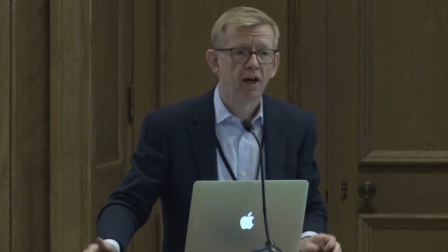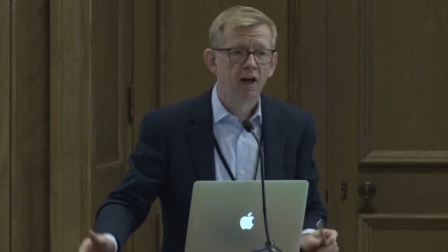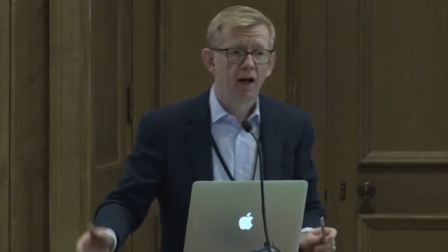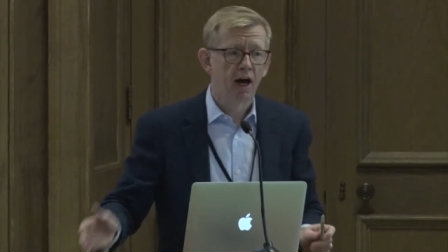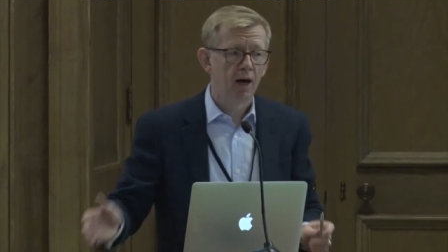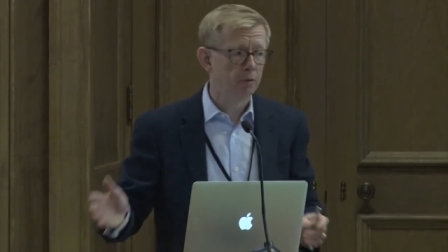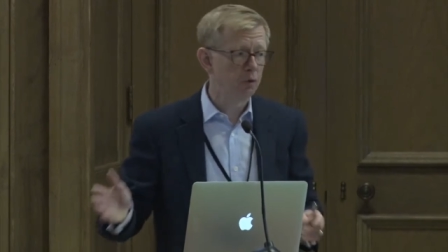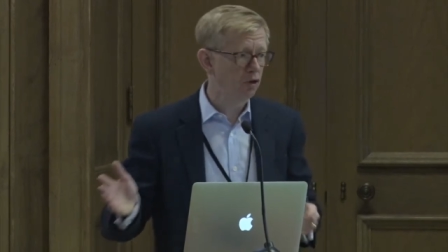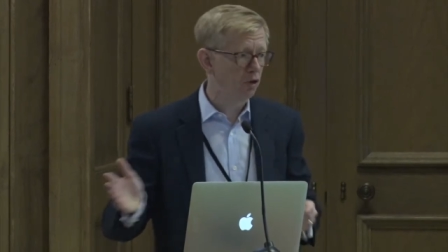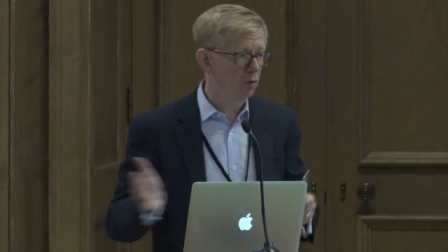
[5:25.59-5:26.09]

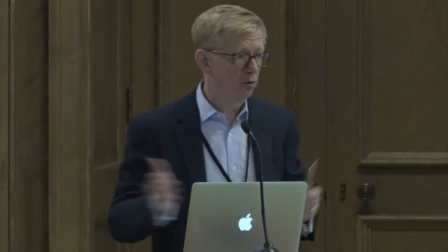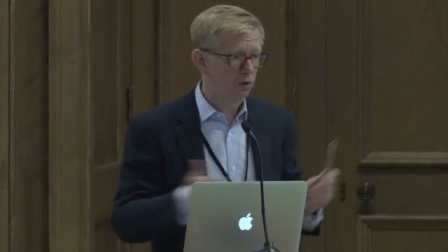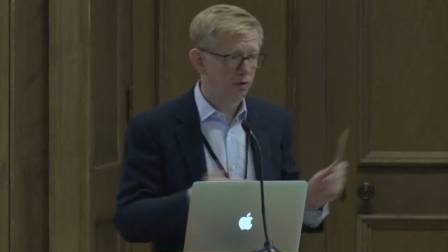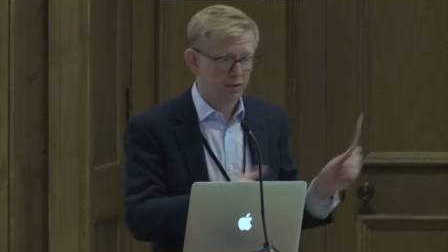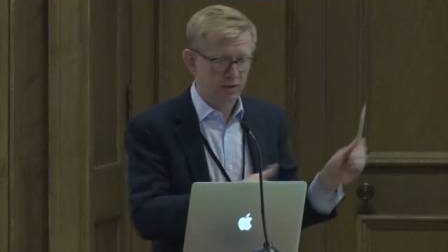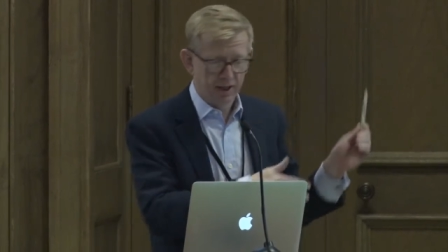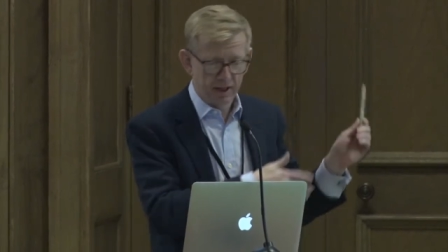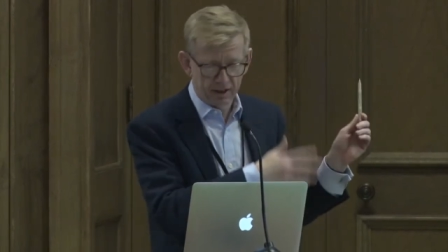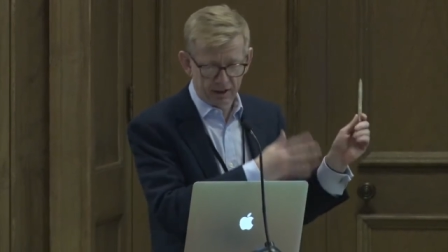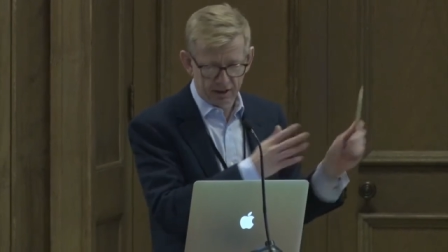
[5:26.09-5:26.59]
I was going to
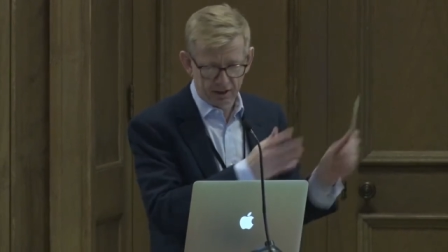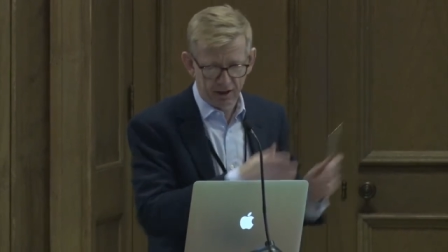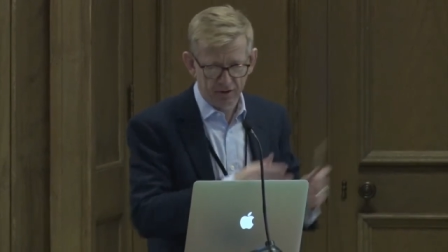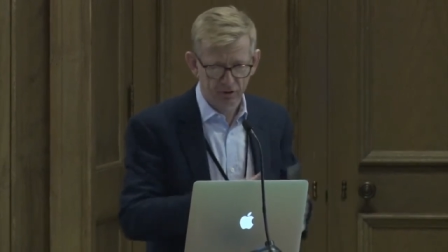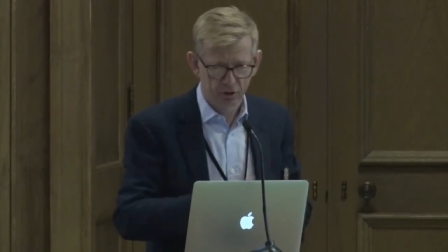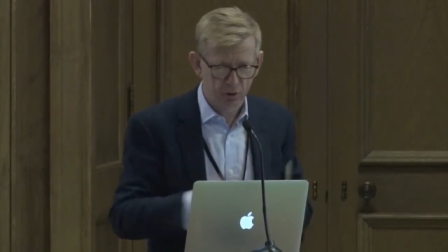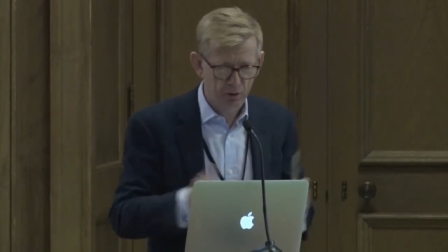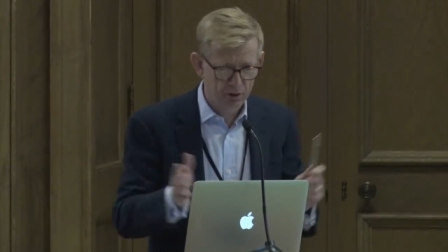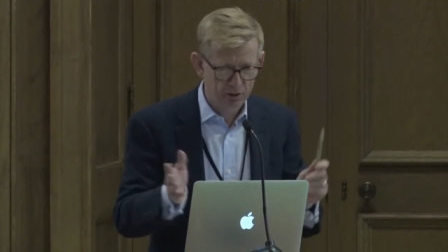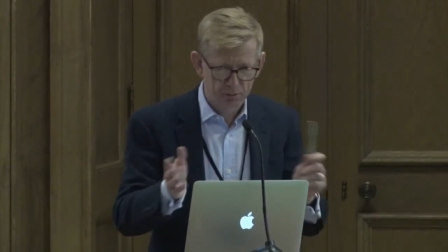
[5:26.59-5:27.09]
thank
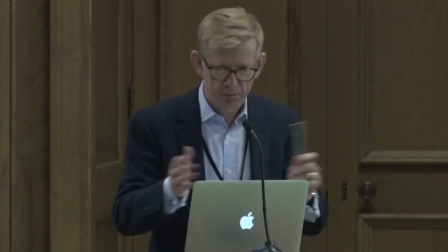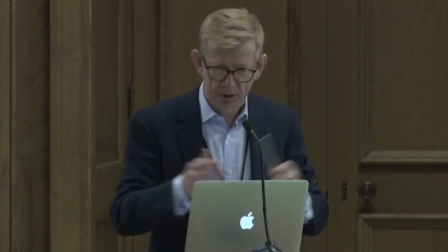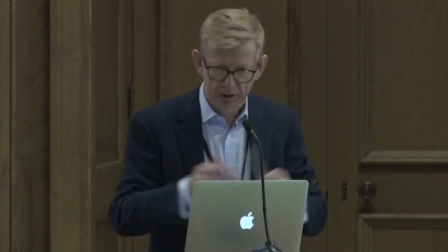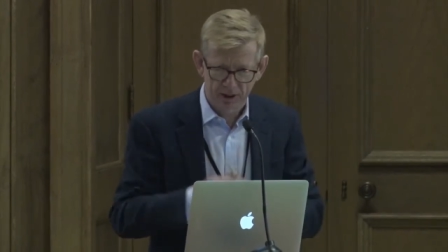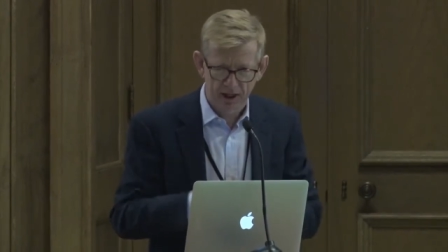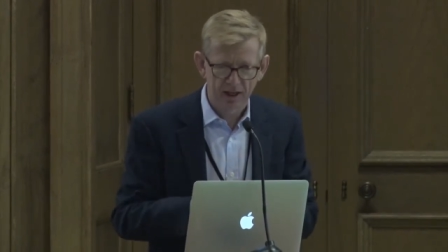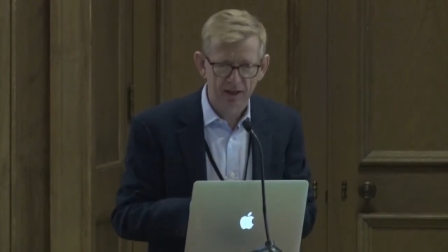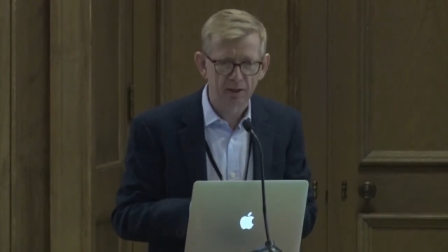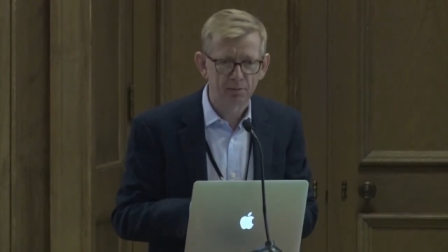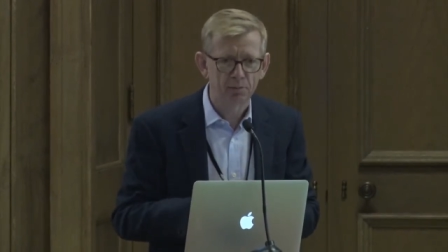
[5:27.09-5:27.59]
everyone, but
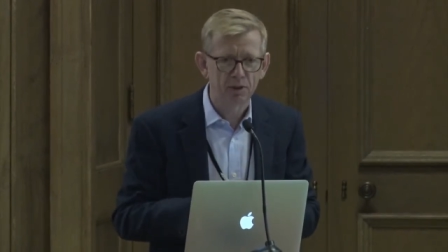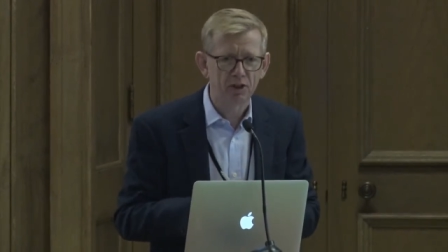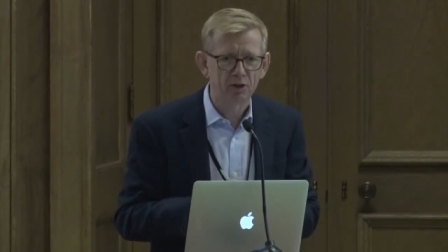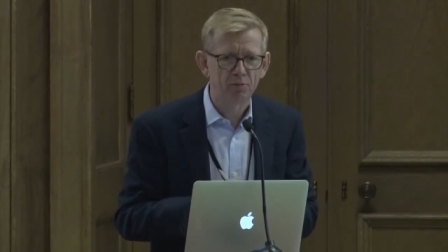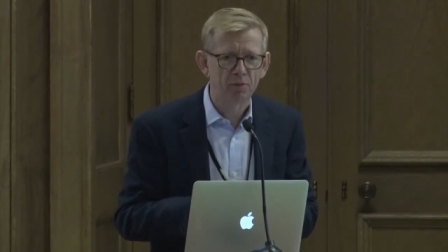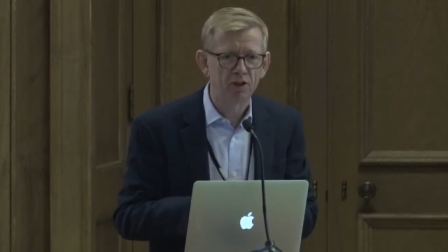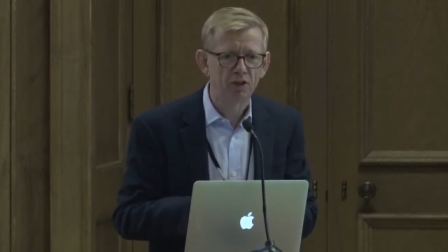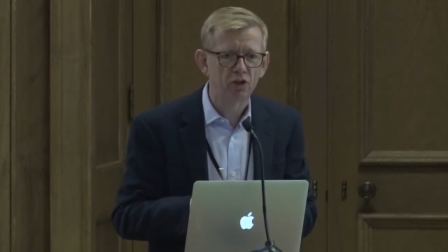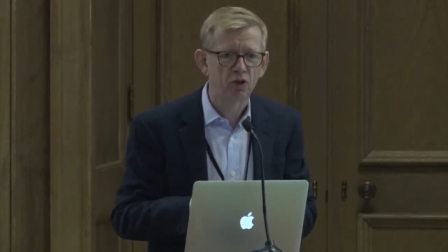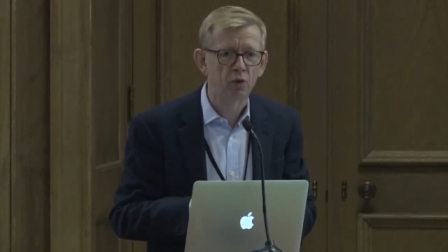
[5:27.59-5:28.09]
Ana beat
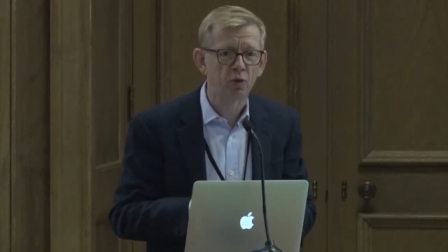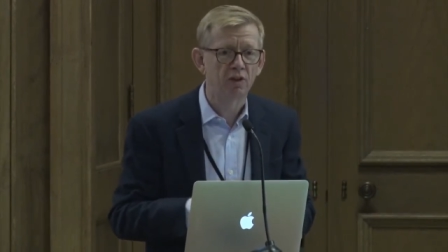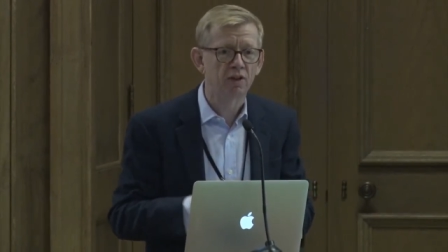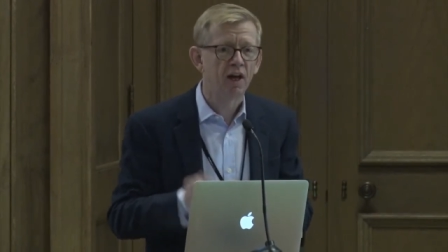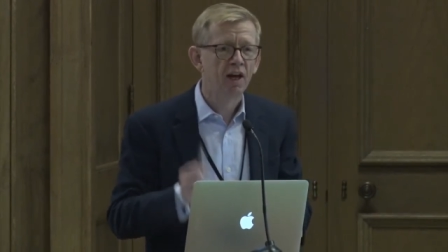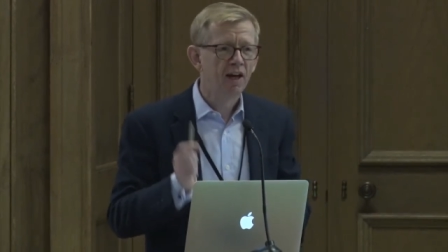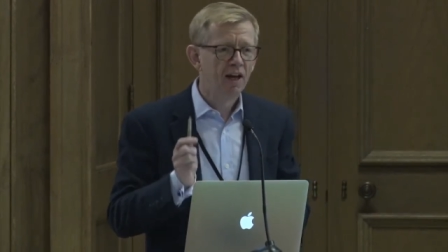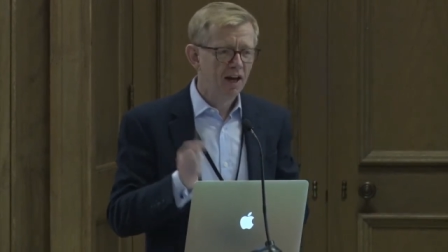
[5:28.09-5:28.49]
me to it.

┄┄┄┄┄┄

Required work: The expected output is the complete listing, word for word, without any picture.

Problem solution:
[5:25.59-5:26.09]

[5:26.09-5:26.59]
I was going to
[5:26.59-5:27.09]
thank
[5:27.09-5:27.59]
everyone, but
[5:27.59-5:28.09]
Ana beat
[5:28.09-5:28.49]
me to it.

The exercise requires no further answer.